In George, Christopher George and other plaintiffs filed a putative class action against Starbucks under New York General Business Law Sections 349 and 350.  The class claimed that Starbucks’s promotional materials touting its coffee and food products deceived the public because Starbucks allegedly uses a pest-control product containing a toxic chemical in several of its New York City stores.  The Southern District of New York granted Starbucks’ motion to dismiss, and the class plaintiffs appealed to the Second Circuit.

Affirming the decision below, the panel agreed with the district court that most of the statements identified in plaintiffs’ operative complaint amounted to nothing more than puffery.  As explained by the panel, “[p]uffery is an exaggeration or overstatement expressed in broad, vague, and commendatory language.  Such sales talk ... is considered to be offered and understood as an expression of the seller’s opinion only, which is to be discounted as such by the buyer.”  2021 WL 3825208, at *1 (quoting Time Warner Cable, Inc. v. DIRECTV, Inc., 497 F.3d 144, 159 (2d Cir. 2007)).  The statements referenced in the complaint, such as “Best coffee for the Best You,” “Taste of Inspiration,” “Starbucks or nothing,” and “heart, soul, craft, pride, love[;] you won’t find that in any other cup of coffee,” constituted puffery, given that these general statements did not “misrepresent[ ] an inherent quality or characteristic of the defendant’s product.”  Id. (quoting Nat’l Ass’n of Pharm. Mfrs., Inc. v. Ayerst Lab’ys, 850 F.2d 904, 917 (2d Cir. 1988)).
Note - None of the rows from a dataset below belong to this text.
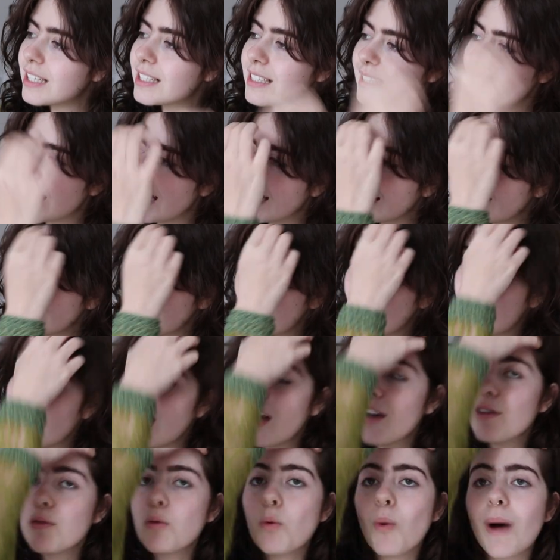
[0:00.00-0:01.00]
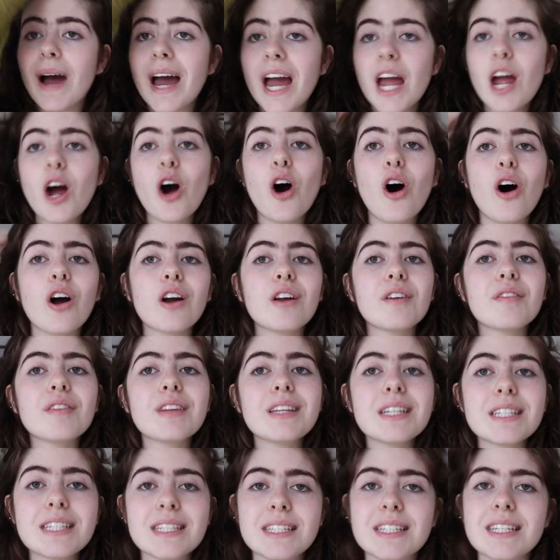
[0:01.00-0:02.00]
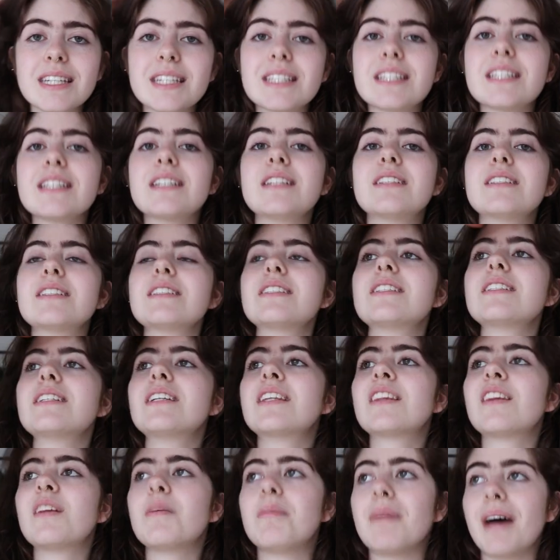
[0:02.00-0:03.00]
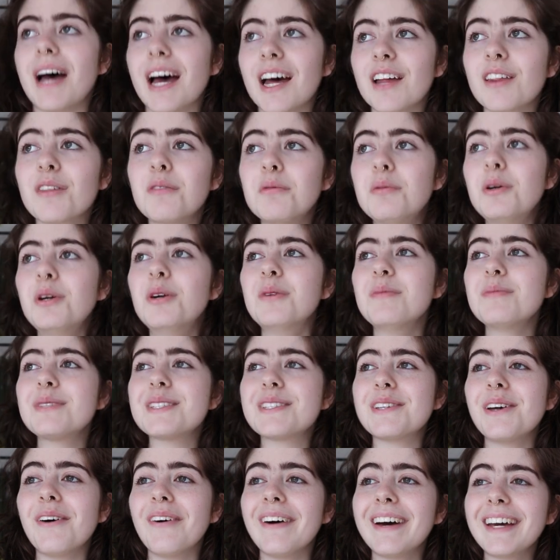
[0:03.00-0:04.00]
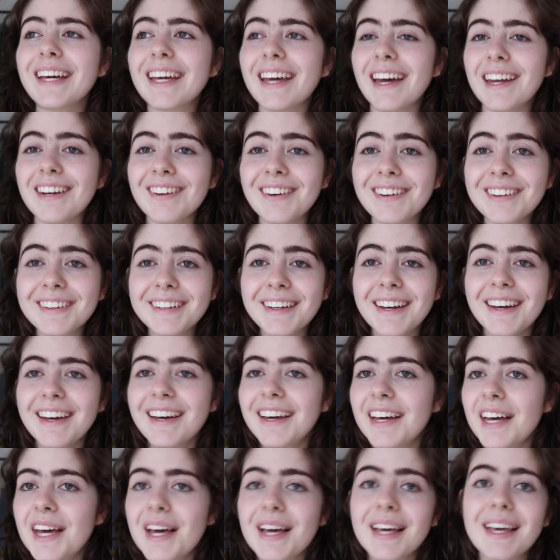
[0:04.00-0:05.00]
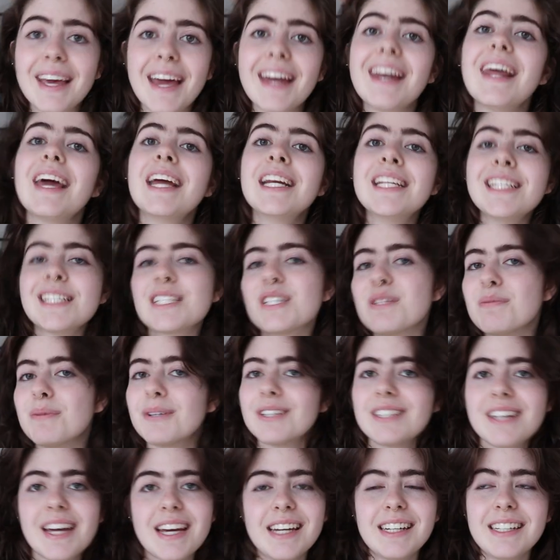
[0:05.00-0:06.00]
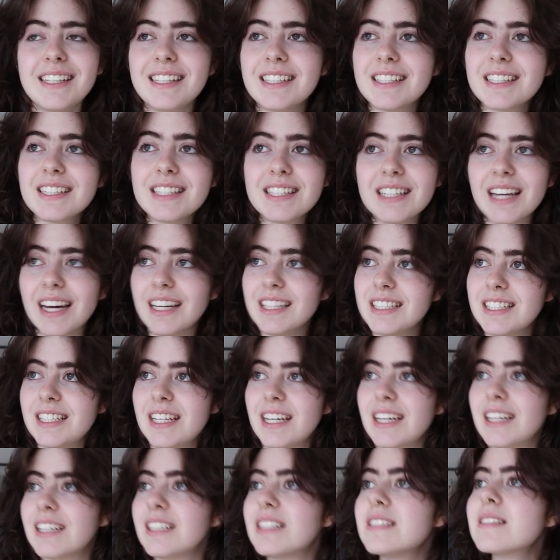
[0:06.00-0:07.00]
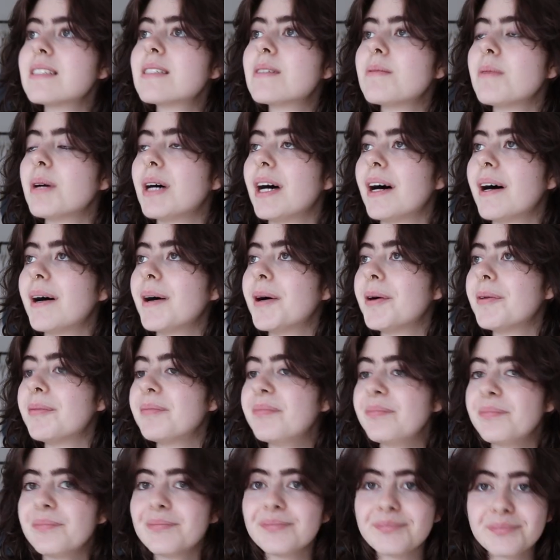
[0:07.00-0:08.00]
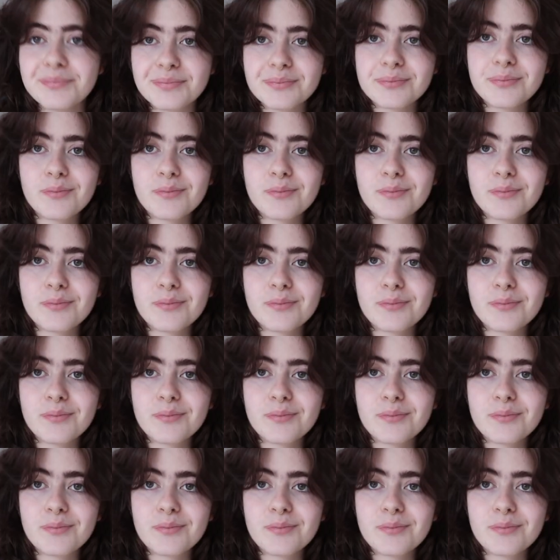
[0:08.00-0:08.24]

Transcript: take away all of the scissors in the bathroom so I cannot get any spontaneous ideas, um,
The panel noted that while certain alleged misrepresentations might be specific enough to rise above the level of puffery, “these statements refer only to how Starbucks sources its products and crafts its coffee and the ingredients it uses in its baked goods.  No reasonable consumer would believe that these statements communicate anything about the use of pesticide in Starbucks’s stores.”  Id. at *2.  As the panel explained, “in determining whether a reasonable consumer would have been misled by a particular advertisement, context is crucial.”  Id. (quoting Geffner v. Coca-Cola Co., 928 F.3d 198, 200 (2d Cir. 2019)).  No reasonable consumer would construe statements about how Starbucks sources its products, the ingredients used in its baked goods, or how it makes its coffee to refer to whether or not Starbucks uses pesticides in some of its New York locations.   

Finally, the plaintiffs argued on appeal that Starbucks should be liable for certain omissions, but the panel ruled that their omissions argument had been forfeited, on the ground that they did not properly present the argument to the district court.